-- Work instruction --
Repeat exactly the lines of the records below, starting at the line containing "[0:00.40-0:00.60]" and ending at the line containing "Transcript: add the rosemary and". Leave the pictures out.

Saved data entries

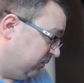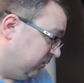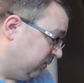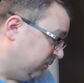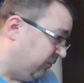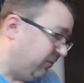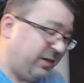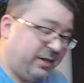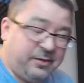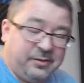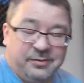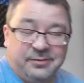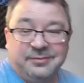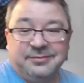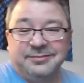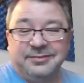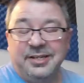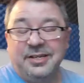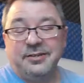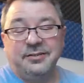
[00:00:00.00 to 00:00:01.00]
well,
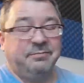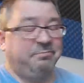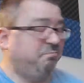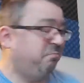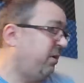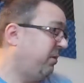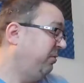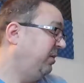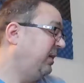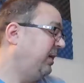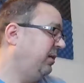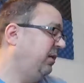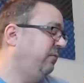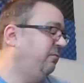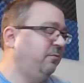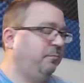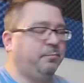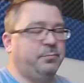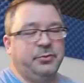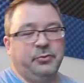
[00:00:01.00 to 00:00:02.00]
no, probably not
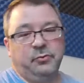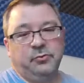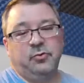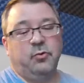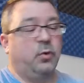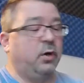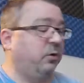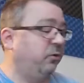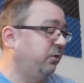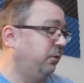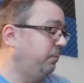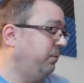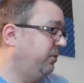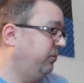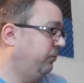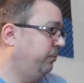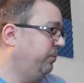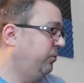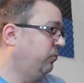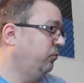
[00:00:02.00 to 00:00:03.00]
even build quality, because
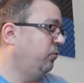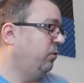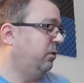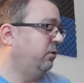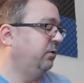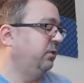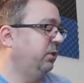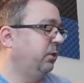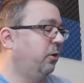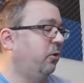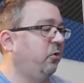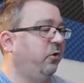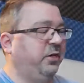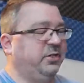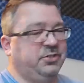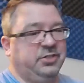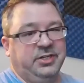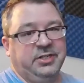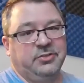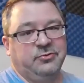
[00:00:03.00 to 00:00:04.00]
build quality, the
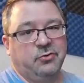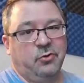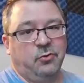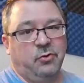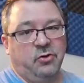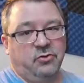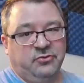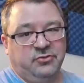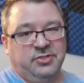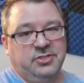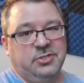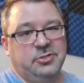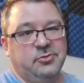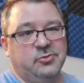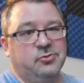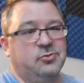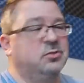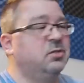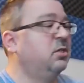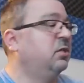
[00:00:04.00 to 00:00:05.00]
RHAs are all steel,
---
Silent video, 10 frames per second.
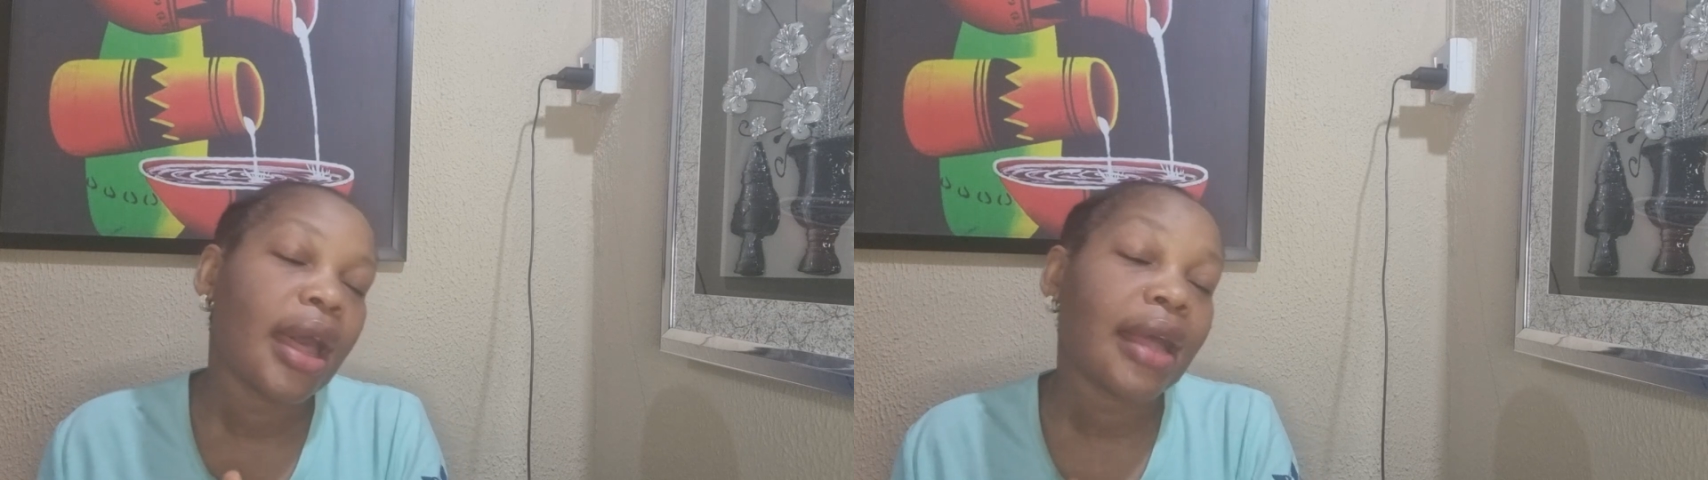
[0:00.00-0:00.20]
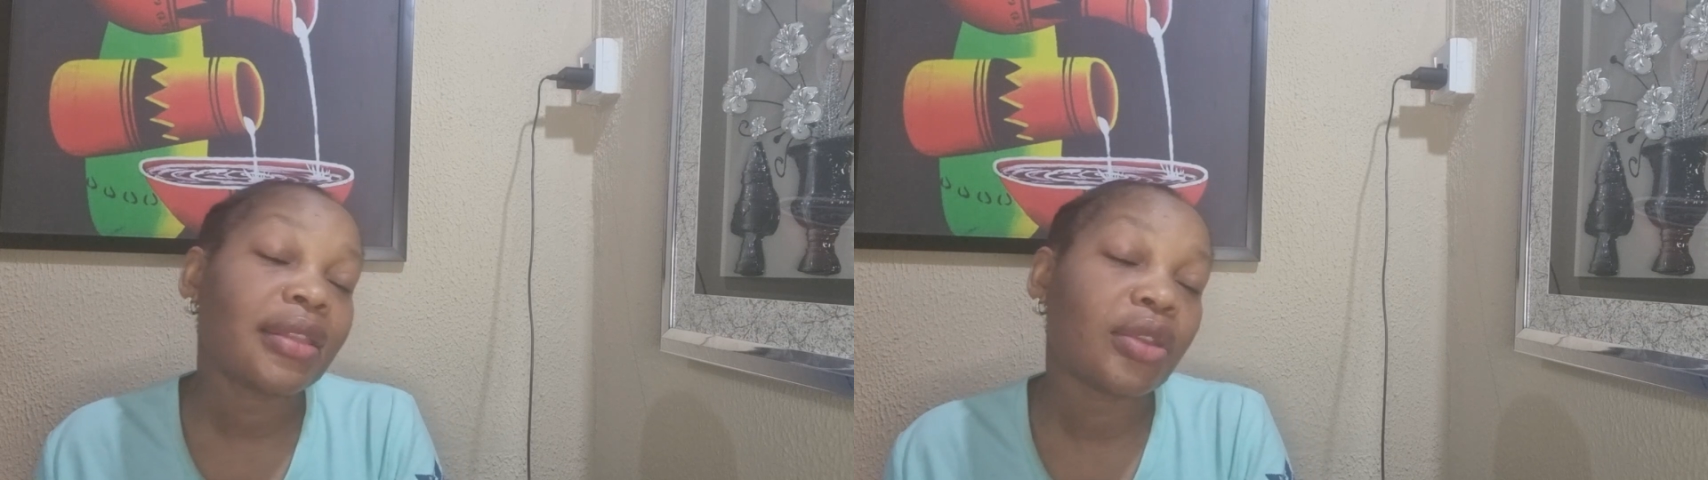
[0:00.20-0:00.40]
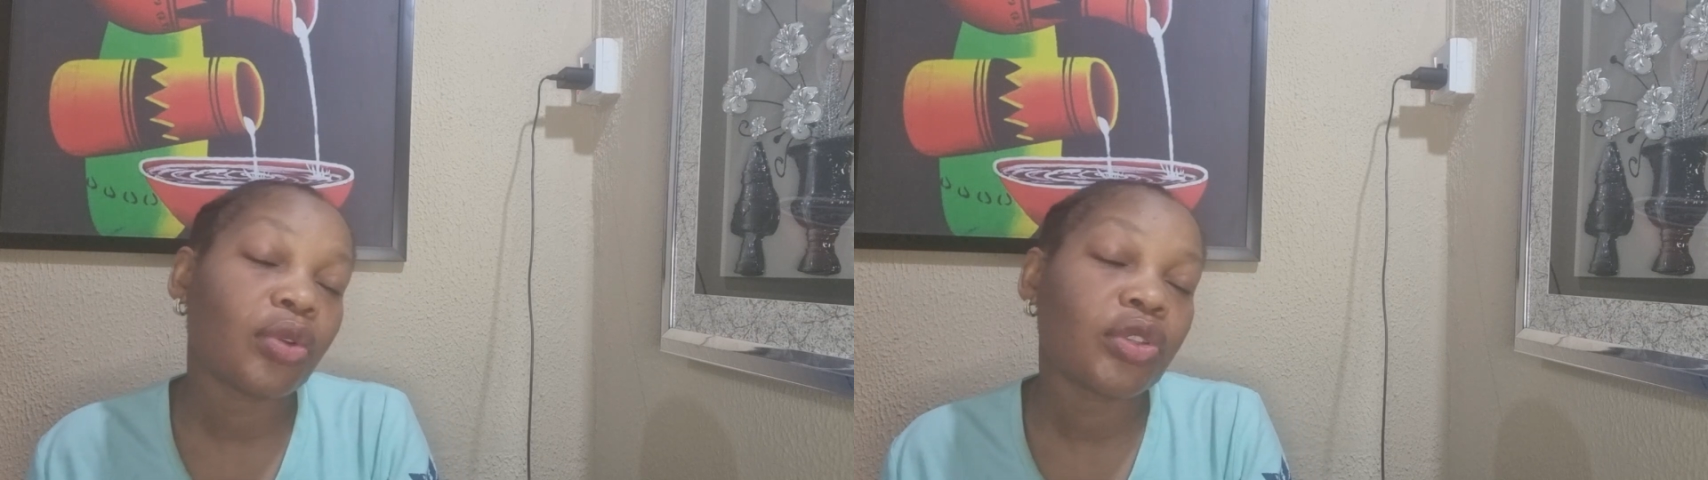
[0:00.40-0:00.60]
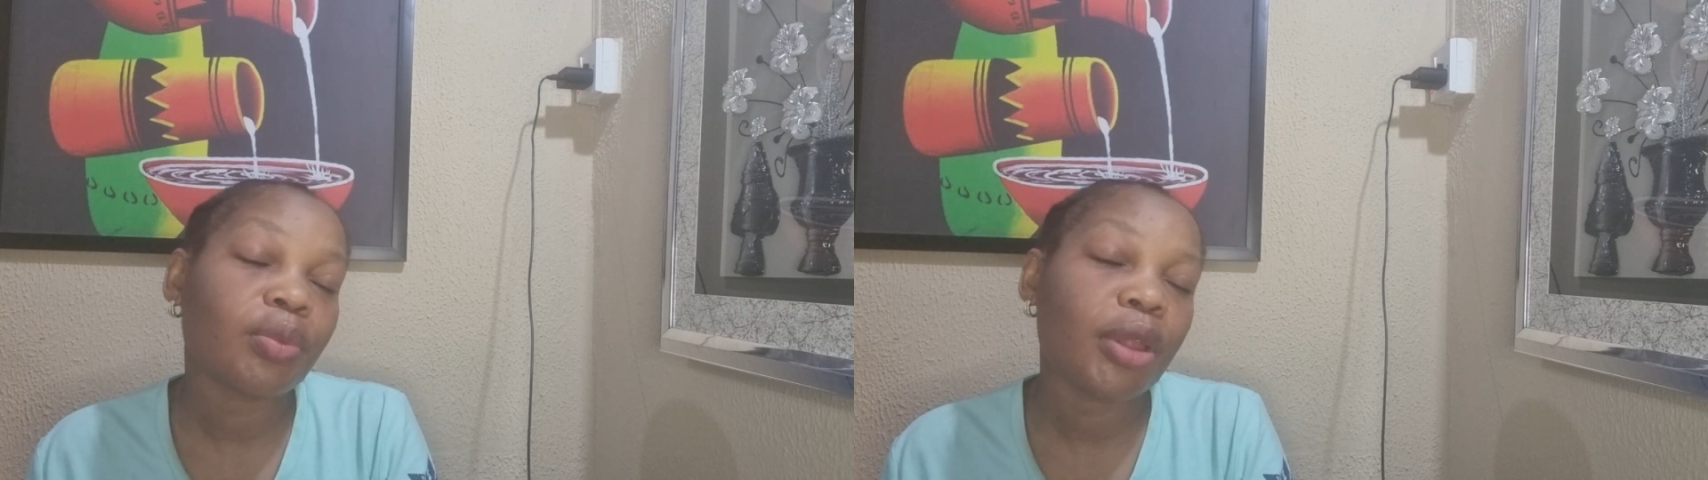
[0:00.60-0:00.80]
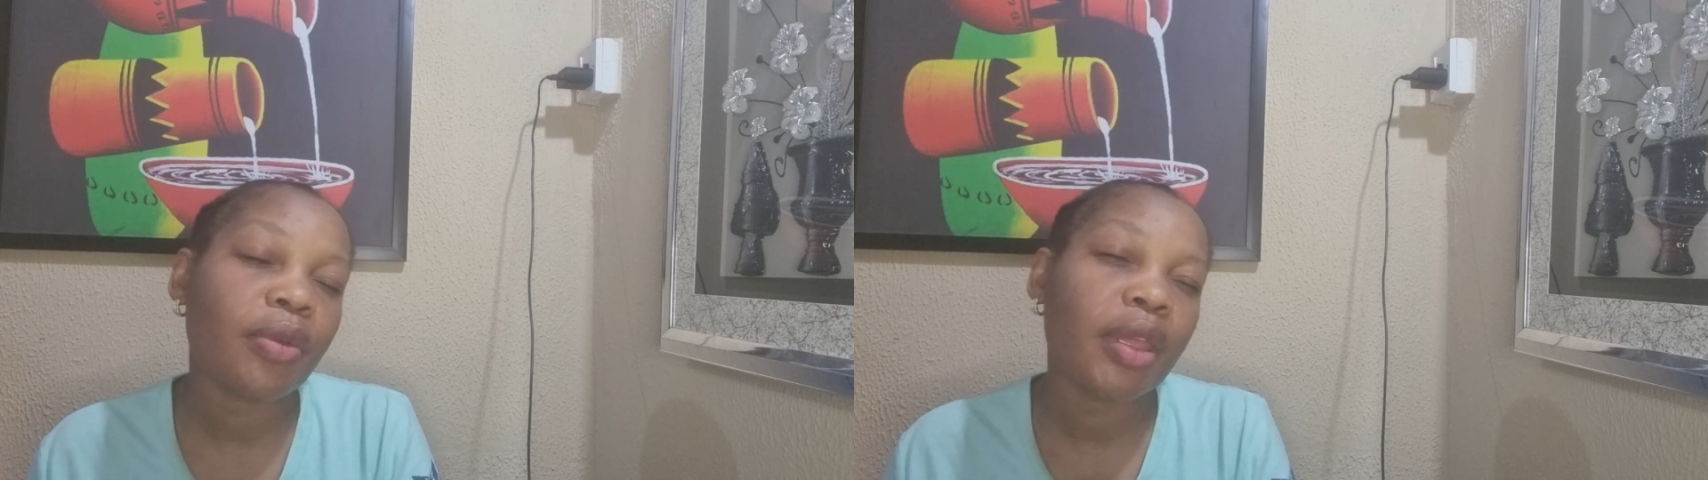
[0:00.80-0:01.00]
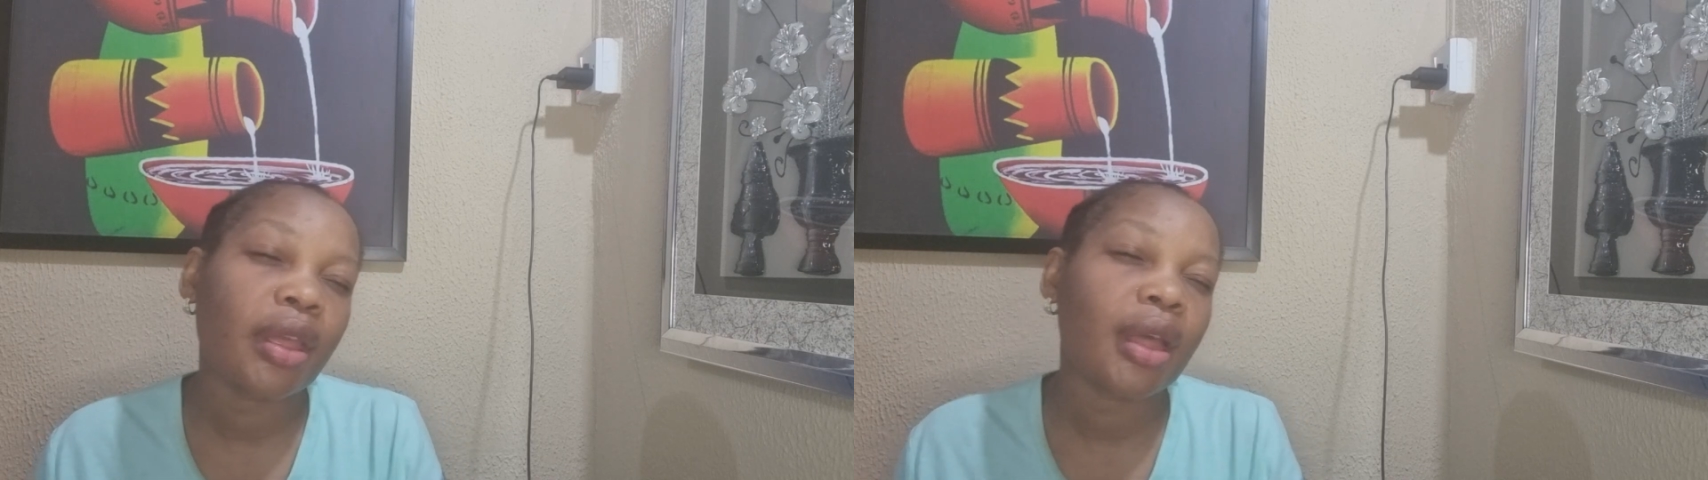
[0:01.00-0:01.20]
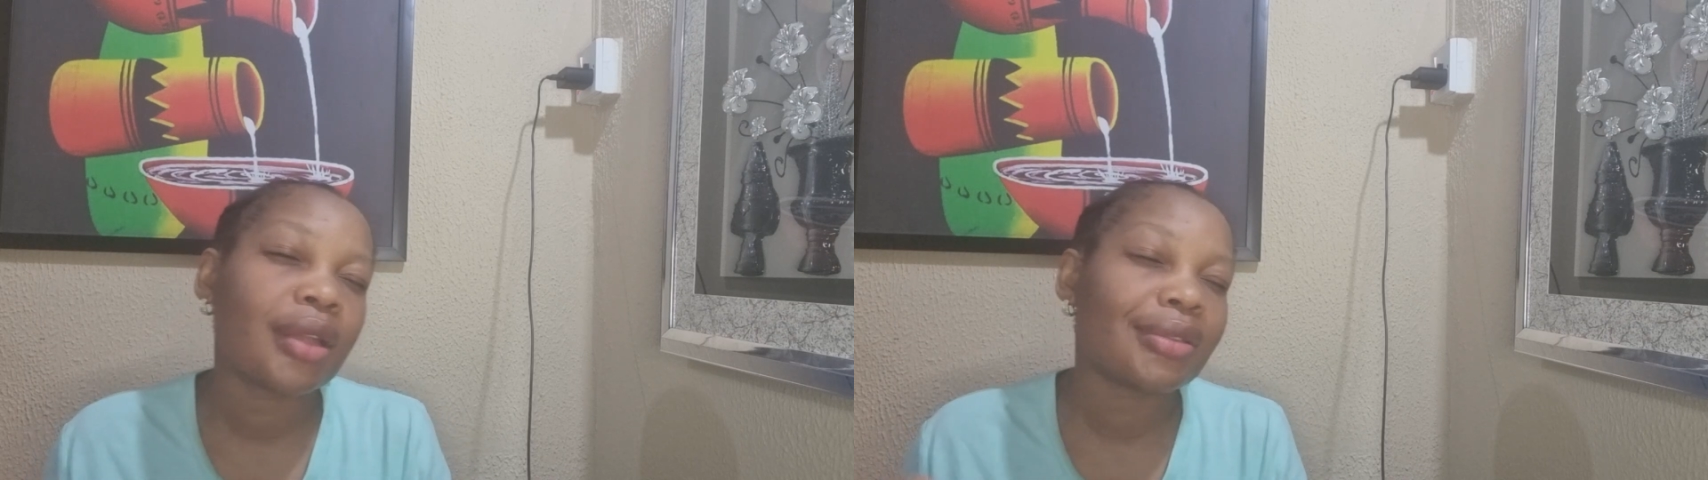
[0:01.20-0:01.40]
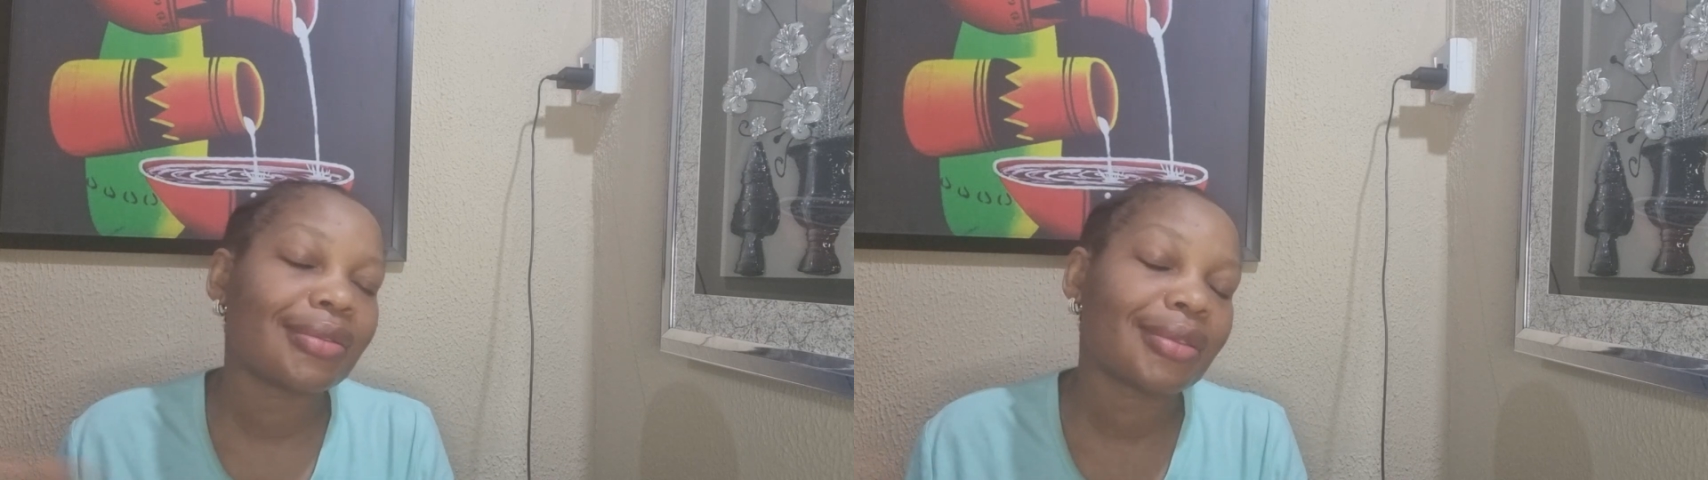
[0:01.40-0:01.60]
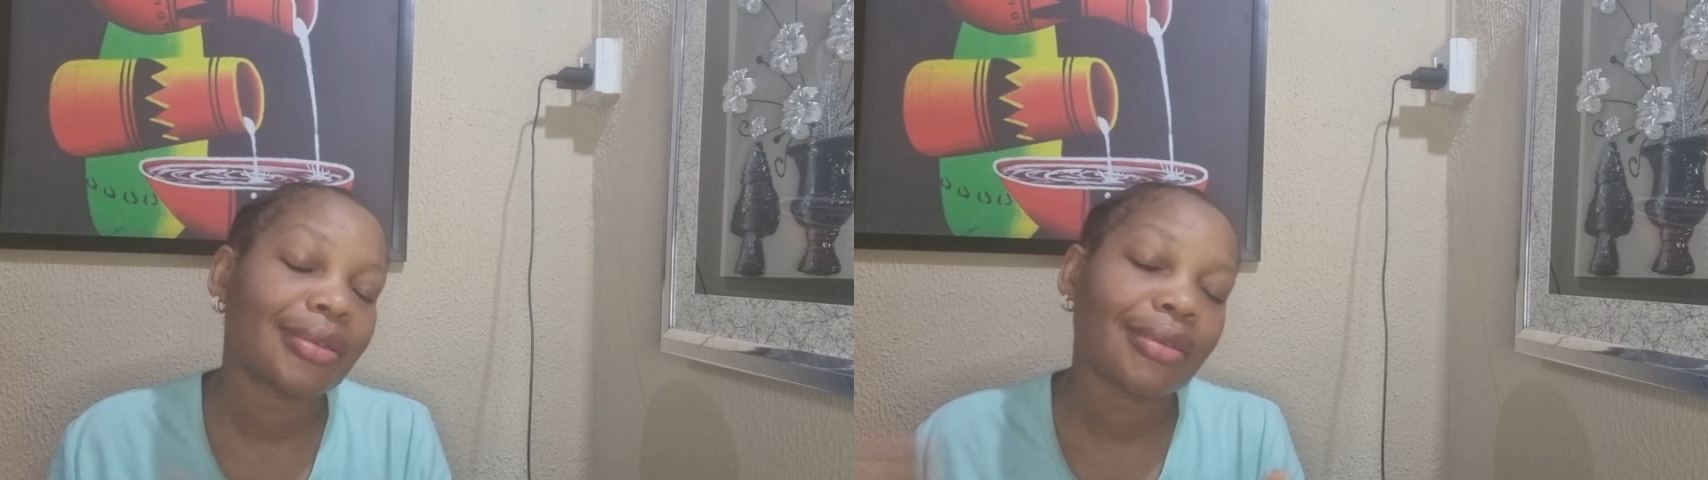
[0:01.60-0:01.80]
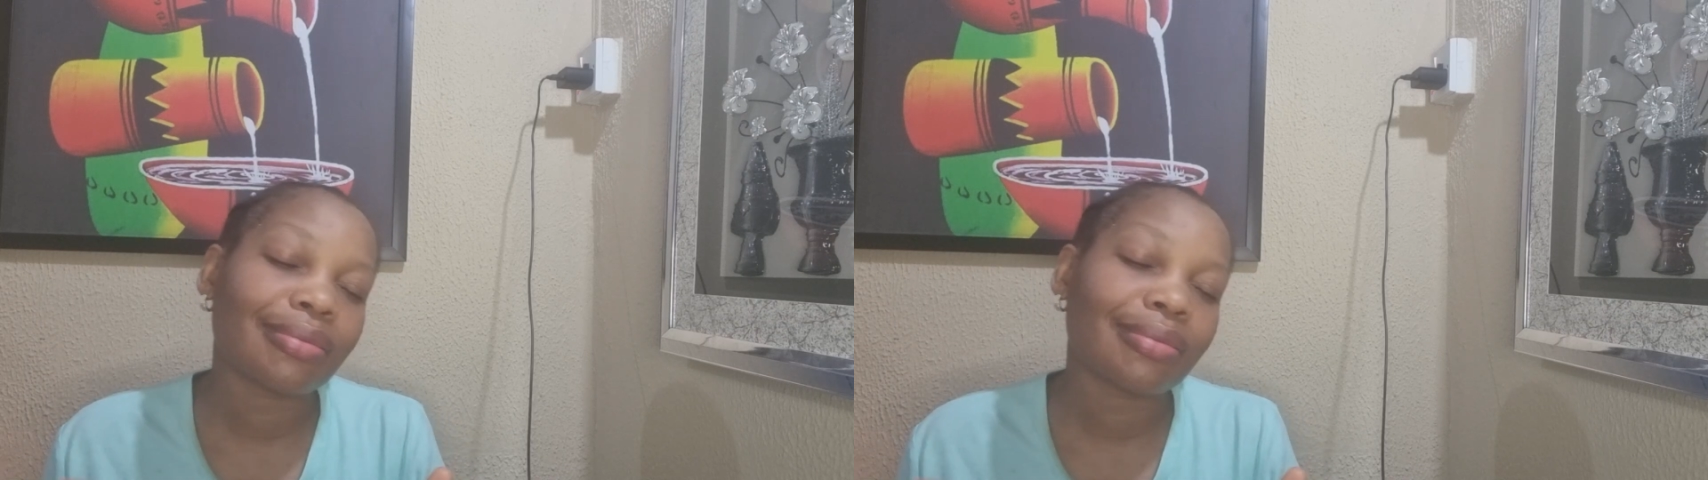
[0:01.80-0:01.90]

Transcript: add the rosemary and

-- Solution to the exercise --
[0:00.40-0:00.60]
[0:00.60-0:00.80]
[0:00.80-0:01.00]
[0:01.00-0:01.20]
[0:01.20-0:01.40]
[0:01.40-0:01.60]
[0:01.60-0:01.80]
[0:01.80-0:01.90]

Transcript: add the rosemary and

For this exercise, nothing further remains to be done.